▶ **Exercise materials**

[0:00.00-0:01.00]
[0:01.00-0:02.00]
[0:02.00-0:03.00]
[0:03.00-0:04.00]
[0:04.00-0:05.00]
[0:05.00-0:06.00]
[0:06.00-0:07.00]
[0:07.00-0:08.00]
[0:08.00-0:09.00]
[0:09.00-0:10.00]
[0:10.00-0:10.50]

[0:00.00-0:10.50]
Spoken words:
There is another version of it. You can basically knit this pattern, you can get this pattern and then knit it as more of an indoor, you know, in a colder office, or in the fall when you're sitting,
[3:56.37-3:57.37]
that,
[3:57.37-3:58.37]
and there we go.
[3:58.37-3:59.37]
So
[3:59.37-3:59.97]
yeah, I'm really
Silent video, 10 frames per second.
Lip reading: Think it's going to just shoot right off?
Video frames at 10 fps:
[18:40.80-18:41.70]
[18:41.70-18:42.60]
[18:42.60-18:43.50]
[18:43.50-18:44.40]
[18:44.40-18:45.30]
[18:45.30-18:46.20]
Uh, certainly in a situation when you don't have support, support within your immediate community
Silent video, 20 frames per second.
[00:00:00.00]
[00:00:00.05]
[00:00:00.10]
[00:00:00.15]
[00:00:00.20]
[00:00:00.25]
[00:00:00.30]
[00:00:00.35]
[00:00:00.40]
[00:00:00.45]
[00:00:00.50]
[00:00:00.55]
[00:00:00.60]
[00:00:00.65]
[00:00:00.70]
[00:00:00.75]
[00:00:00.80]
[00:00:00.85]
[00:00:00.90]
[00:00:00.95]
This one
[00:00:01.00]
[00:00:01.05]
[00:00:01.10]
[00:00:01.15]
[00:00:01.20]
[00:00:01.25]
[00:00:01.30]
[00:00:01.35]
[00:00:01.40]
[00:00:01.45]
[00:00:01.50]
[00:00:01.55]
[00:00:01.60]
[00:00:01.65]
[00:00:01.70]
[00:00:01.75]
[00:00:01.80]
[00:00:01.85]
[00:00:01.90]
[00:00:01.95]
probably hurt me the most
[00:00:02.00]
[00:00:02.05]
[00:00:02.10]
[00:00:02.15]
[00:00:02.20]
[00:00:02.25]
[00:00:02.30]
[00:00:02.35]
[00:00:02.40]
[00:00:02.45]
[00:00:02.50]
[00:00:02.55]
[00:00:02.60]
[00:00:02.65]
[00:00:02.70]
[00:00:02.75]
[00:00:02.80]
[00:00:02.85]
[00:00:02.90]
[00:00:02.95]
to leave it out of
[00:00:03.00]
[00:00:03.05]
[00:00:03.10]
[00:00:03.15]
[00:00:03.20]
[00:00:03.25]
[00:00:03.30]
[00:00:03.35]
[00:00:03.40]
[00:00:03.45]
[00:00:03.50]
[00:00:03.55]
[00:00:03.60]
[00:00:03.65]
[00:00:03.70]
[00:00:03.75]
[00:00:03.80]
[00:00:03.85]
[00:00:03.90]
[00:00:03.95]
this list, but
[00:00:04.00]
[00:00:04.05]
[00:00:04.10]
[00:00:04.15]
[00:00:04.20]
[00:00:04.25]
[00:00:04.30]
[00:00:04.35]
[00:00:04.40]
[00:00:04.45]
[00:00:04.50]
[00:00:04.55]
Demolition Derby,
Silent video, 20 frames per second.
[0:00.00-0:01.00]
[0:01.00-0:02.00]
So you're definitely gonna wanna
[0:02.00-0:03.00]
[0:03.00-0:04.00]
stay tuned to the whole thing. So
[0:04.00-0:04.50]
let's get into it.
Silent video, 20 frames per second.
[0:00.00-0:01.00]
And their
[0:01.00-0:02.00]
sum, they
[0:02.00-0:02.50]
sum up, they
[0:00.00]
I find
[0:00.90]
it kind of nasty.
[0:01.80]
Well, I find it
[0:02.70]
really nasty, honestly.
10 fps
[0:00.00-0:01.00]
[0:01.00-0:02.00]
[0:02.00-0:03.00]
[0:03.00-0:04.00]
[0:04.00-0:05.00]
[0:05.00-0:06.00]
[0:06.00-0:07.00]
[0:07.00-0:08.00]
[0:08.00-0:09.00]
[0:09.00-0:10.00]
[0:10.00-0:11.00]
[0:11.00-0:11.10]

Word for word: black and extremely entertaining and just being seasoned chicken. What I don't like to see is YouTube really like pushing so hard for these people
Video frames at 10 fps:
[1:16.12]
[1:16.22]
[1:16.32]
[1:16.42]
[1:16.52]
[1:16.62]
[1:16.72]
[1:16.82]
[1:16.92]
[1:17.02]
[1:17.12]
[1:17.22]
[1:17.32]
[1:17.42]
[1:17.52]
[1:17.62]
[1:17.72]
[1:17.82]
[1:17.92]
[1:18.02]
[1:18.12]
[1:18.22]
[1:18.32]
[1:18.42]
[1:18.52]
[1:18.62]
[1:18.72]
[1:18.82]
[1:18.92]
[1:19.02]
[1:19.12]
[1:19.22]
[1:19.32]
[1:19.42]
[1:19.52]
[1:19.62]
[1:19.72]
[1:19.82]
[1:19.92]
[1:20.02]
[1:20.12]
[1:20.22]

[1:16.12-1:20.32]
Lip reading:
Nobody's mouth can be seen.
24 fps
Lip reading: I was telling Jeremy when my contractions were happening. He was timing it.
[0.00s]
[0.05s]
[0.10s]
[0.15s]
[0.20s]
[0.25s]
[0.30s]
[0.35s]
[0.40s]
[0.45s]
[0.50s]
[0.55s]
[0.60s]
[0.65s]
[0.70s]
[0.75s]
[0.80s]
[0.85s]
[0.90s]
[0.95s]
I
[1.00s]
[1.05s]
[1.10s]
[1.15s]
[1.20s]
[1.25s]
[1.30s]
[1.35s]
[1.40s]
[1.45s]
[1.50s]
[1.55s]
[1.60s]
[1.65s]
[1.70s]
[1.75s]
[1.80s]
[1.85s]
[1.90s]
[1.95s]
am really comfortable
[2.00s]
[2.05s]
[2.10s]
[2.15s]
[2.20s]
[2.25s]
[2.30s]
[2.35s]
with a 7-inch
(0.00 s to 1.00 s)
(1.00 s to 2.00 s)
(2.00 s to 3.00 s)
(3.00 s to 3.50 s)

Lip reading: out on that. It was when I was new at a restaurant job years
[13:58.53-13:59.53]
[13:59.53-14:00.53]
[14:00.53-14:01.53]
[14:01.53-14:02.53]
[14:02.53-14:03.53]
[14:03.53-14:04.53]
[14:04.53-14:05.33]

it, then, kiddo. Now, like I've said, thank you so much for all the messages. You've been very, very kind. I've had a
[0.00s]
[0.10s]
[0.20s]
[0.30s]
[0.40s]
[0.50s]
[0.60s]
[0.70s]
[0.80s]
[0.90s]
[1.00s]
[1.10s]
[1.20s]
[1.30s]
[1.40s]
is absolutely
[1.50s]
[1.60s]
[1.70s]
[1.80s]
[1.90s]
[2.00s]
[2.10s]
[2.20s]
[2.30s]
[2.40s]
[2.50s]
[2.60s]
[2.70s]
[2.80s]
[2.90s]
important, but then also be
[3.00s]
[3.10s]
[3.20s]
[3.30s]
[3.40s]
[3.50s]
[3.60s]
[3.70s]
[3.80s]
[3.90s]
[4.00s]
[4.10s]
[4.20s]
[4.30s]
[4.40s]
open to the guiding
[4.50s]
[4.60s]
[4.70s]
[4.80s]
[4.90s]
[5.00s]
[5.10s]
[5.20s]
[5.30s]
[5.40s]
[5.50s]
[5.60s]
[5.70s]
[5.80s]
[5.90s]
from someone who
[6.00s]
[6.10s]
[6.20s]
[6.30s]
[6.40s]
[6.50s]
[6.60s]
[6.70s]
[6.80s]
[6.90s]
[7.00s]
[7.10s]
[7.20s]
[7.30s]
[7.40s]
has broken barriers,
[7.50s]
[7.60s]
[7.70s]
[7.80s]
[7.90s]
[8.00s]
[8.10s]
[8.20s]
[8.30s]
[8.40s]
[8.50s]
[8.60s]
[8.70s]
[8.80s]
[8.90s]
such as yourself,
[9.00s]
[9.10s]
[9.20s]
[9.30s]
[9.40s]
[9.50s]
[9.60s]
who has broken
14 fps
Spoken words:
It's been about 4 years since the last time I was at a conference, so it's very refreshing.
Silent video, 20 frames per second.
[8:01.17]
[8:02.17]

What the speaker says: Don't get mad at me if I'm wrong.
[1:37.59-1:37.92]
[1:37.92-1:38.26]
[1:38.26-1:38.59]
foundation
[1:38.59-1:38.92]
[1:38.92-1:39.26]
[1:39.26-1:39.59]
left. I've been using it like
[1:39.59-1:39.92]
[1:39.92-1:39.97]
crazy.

▶ **What this task involves**
Nothing but the lines above from the one containing "[0:10.00-0:10.50]" through the one containing "[00:00:00.40]" should appear in the answer, each repeated exactly.

▶ **Solution to the exercise**
[0:10.00-0:10.50]

[0:00.00-0:10.50]
Spoken words:
There is another version of it. You can basically knit this pattern, you can get this pattern and then knit it as more of an indoor, you know, in a colder office, or in the fall when you're sitting,
[3:56.37-3:57.37]
that,
[3:57.37-3:58.37]
and there we go.
[3:58.37-3:59.37]
So
[3:59.37-3:59.97]
yeah, I'm really
Silent video, 10 frames per second.
Lip reading: Think it's going to just shoot right off?
Video frames at 10 fps:
[18:40.80-18:41.70]
[18:41.70-18:42.60]
[18:42.60-18:43.50]
[18:43.50-18:44.40]
[18:44.40-18:45.30]
[18:45.30-18:46.20]
Uh, certainly in a situation when you don't have support, support within your immediate community
Silent video, 20 frames per second.
[00:00:00.00]
[00:00:00.05]
[00:00:00.10]
[00:00:00.15]
[00:00:00.20]
[00:00:00.25]
[00:00:00.30]
[00:00:00.35]
[00:00:00.40]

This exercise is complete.